Thanks Op, for the post and others for the links. Will try to attend one - I'm sick of the papers presenting it as just aload of lazy students moaning; the reality is it is a lot of hard-working parents who will have to be working even harder to allow even one child to go to uni - we have 3 and I can't imagine how we could afford it. Are we supposed to pick between them as to which one is the lucky one???!
There's no way I would be happy with any of my children - or anyone else's - starting their working lives in that kind of debt.
Also, frankly, it's unreasonable for undergraduates to be footing the bill for all the funding for universities - which is what's happening. eg cutting all funding for arts/humanities' subjects. The undergraduates are thereby subsidizing the professors to do their research etc - as an example, I was at Oxford about 20 years ago, and had one hour of tutorials a week - occasionally 1.5 hrs. I had no relevant lectures at all - a few in vaguely related areas were laid on, but added nothing whatsoever to the course. Other than that, I had long reading lists and was told where the library was. 

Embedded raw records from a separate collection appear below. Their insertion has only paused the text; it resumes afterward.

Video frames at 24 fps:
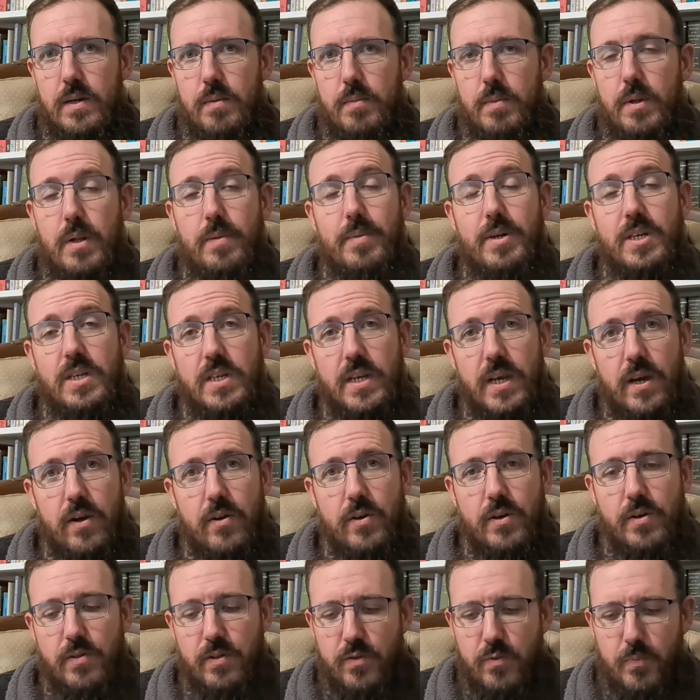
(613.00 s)
But let me tell
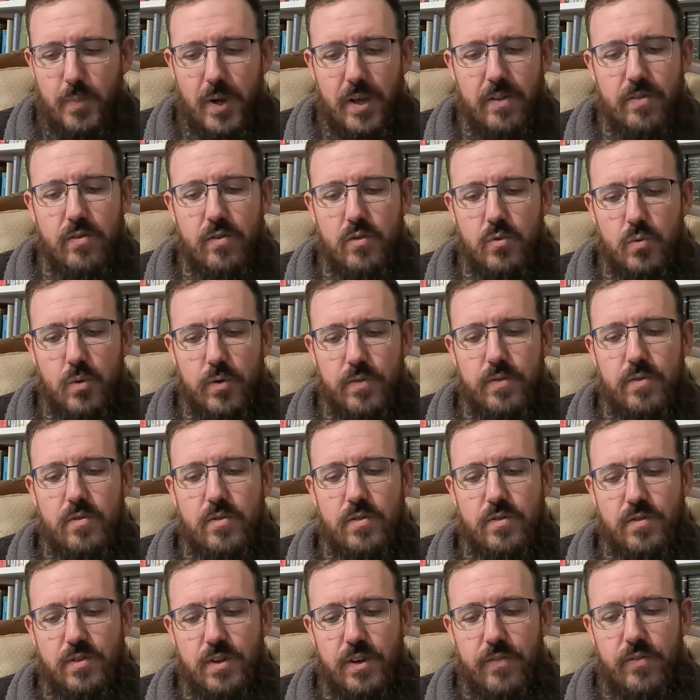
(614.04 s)
you, this passage wasn't
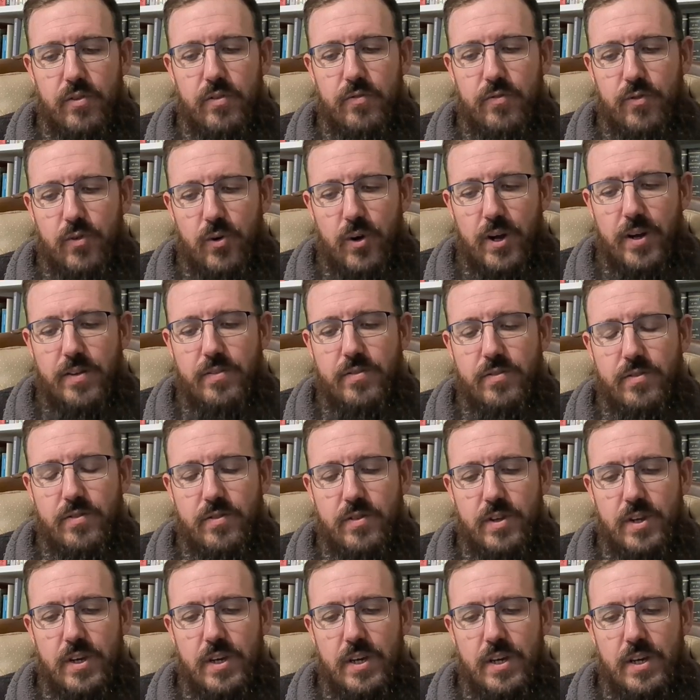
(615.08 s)
just given for
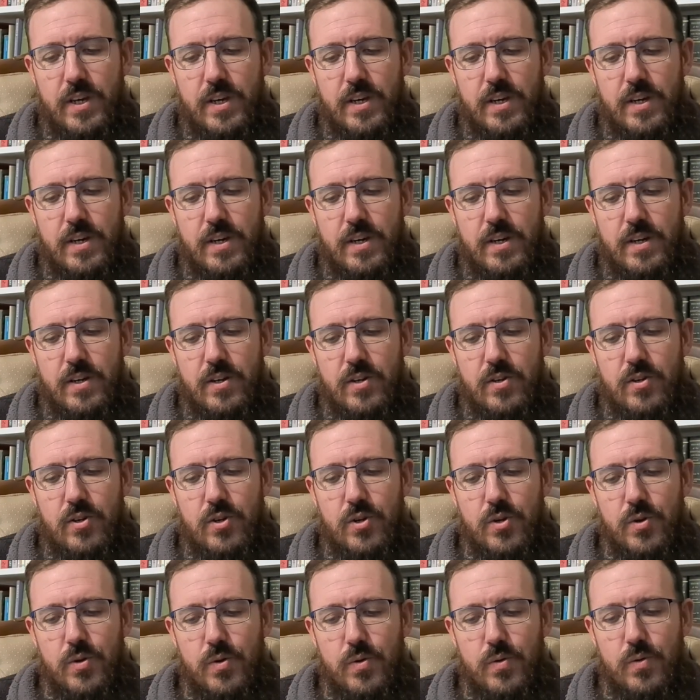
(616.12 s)
us
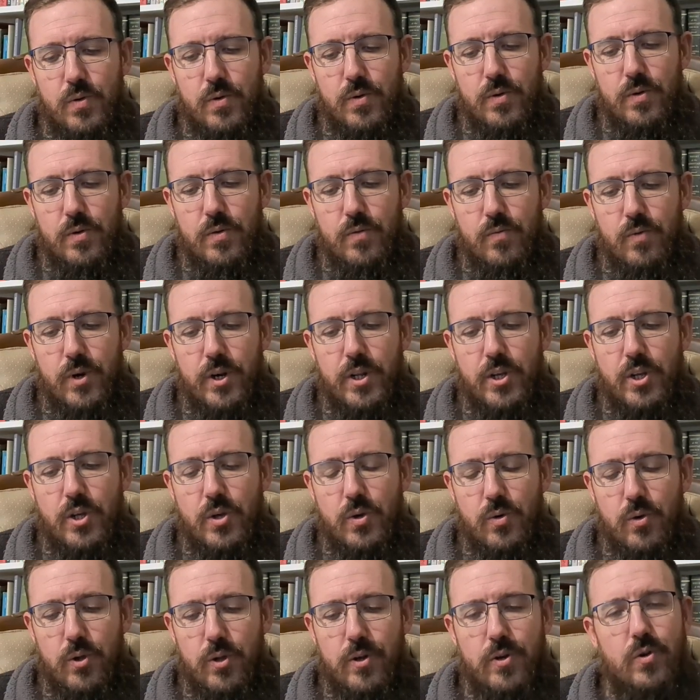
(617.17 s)
to
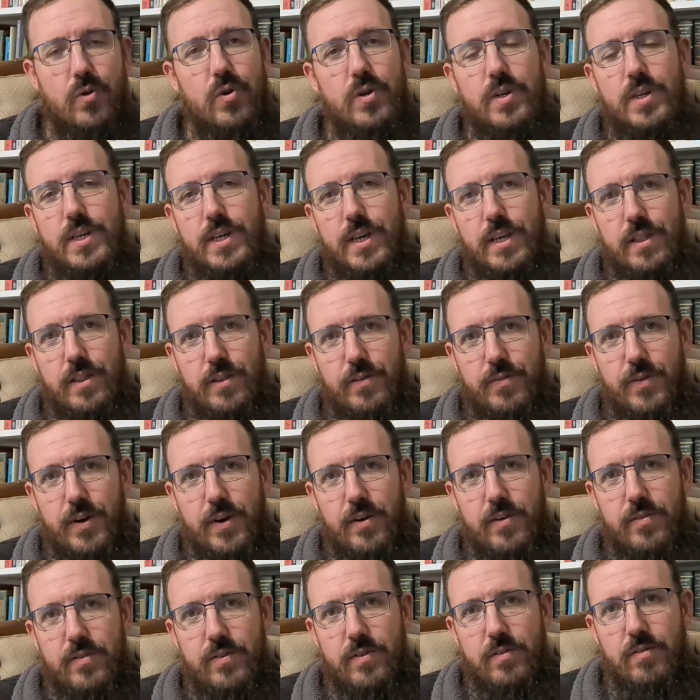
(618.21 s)
ridicule and critique the
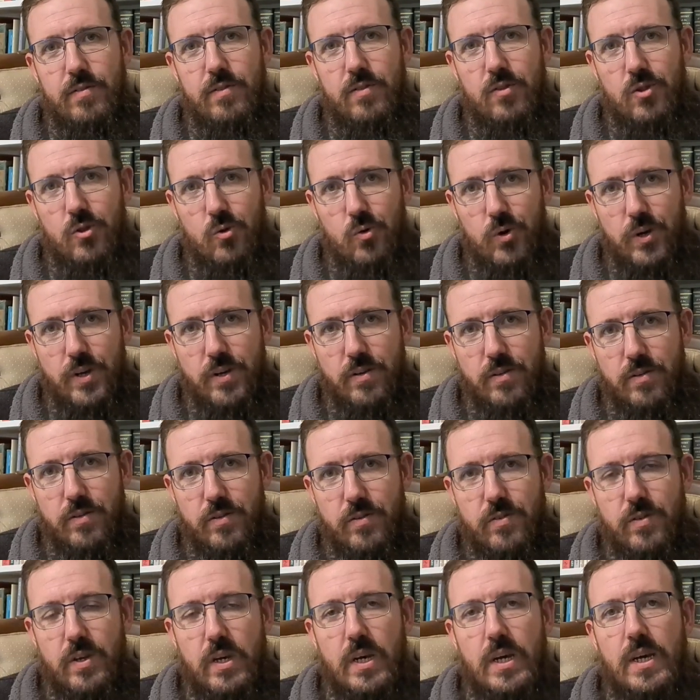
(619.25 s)
Pharisees and the
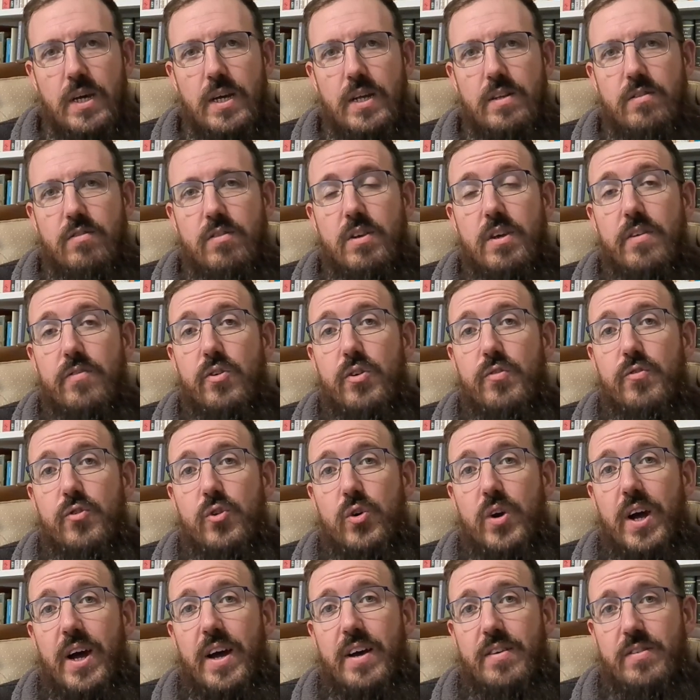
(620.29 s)
lawyers. It's given
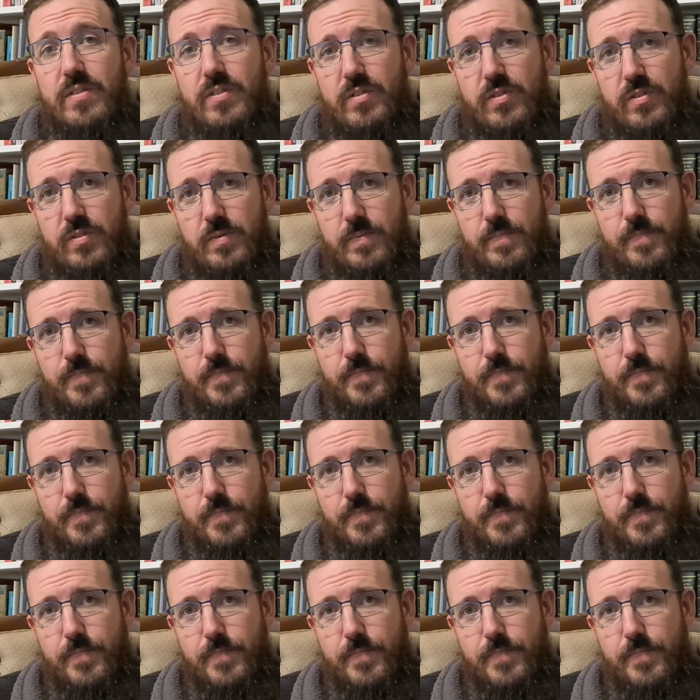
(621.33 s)
for us.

That was the extent of my tuition. This was history, BTW - daresay other subjects had more set hours.
Terms were only 8 weeks long - so total of max 35 tutorials over the year = hourly rate of £257, per tutorial (sometimes shared!).
Good value for money? I think not.
And that's Oxbridge with it's fabled tutorial system, FFS.
Why would anyone pay 9 grand to go to any other university???
Sorry, if we value education in this country, we should fund it, and if we don't, we shouldn't expect poor sodding 18 year-olds to subsidize it.
They are not the only ones to benefit from it - the academics do, the country does - what kind of third-rate diddly-squat country do we want to have?